*** Exercise material ***

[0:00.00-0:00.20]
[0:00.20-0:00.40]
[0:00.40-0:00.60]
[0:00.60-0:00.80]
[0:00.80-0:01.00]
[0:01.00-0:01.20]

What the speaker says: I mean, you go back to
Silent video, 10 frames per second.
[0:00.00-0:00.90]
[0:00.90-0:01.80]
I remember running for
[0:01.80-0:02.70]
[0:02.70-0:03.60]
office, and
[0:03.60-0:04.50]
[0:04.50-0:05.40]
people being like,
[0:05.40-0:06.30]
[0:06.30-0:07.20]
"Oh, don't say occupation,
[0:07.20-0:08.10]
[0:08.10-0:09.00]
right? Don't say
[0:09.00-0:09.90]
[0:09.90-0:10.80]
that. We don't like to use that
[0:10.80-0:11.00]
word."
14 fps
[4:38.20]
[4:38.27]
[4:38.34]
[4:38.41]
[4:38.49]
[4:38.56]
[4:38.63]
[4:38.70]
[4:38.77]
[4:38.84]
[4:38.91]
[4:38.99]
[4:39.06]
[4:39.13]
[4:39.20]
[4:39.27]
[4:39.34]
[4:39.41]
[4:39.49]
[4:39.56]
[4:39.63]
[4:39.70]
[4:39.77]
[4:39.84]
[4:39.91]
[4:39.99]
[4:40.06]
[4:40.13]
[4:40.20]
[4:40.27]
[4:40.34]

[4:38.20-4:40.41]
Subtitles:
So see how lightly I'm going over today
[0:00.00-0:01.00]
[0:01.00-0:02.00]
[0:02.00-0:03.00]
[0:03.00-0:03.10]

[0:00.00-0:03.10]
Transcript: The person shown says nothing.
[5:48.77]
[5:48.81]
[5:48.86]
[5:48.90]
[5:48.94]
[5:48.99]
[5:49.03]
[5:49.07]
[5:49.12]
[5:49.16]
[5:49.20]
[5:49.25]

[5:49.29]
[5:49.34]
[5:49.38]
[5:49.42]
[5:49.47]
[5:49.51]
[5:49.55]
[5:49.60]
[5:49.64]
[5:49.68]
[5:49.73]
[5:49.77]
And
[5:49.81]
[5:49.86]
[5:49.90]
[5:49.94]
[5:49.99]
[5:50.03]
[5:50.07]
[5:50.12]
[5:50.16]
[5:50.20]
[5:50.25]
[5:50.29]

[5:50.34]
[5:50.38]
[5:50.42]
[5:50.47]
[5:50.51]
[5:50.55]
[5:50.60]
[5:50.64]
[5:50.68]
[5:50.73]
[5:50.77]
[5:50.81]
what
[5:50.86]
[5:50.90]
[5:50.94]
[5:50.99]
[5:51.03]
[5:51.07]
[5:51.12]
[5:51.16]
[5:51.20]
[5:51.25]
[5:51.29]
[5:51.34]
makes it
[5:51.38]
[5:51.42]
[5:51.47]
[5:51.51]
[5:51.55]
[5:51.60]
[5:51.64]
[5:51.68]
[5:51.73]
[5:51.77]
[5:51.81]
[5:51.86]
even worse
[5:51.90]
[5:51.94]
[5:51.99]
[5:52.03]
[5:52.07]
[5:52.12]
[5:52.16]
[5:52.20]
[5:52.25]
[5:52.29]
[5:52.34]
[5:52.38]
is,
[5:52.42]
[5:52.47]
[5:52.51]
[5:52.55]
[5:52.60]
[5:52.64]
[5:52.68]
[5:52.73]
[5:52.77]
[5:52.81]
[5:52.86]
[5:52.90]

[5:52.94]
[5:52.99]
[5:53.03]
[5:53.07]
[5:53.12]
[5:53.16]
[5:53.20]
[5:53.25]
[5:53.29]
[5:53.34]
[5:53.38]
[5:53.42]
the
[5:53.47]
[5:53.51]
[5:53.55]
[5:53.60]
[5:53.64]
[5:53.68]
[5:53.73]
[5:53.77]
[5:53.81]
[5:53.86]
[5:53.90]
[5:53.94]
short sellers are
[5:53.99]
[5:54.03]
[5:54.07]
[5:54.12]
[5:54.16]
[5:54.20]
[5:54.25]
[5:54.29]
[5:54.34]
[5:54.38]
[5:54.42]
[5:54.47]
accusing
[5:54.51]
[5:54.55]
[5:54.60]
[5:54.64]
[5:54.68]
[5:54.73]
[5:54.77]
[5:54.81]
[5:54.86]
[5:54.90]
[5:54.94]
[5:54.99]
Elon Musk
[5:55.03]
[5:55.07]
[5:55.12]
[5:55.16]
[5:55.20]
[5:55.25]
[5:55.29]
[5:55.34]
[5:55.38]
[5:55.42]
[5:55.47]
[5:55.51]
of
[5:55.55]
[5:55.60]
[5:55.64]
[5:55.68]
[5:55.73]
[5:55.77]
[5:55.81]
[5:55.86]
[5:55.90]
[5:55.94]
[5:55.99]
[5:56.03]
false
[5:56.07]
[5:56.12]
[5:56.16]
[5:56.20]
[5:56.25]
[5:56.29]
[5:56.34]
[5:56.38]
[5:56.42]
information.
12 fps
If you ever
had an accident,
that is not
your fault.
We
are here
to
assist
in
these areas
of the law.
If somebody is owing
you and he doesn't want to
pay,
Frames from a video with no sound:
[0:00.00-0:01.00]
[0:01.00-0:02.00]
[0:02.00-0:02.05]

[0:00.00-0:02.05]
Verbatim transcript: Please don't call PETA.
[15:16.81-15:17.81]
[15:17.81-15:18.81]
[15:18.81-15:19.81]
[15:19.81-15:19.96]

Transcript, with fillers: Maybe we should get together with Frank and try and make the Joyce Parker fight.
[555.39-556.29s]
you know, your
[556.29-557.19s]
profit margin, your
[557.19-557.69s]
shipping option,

***

■ Required work ■
Each line of the material that has "video" in it should be counted; reply with that number alone.

■ Answer section ■
2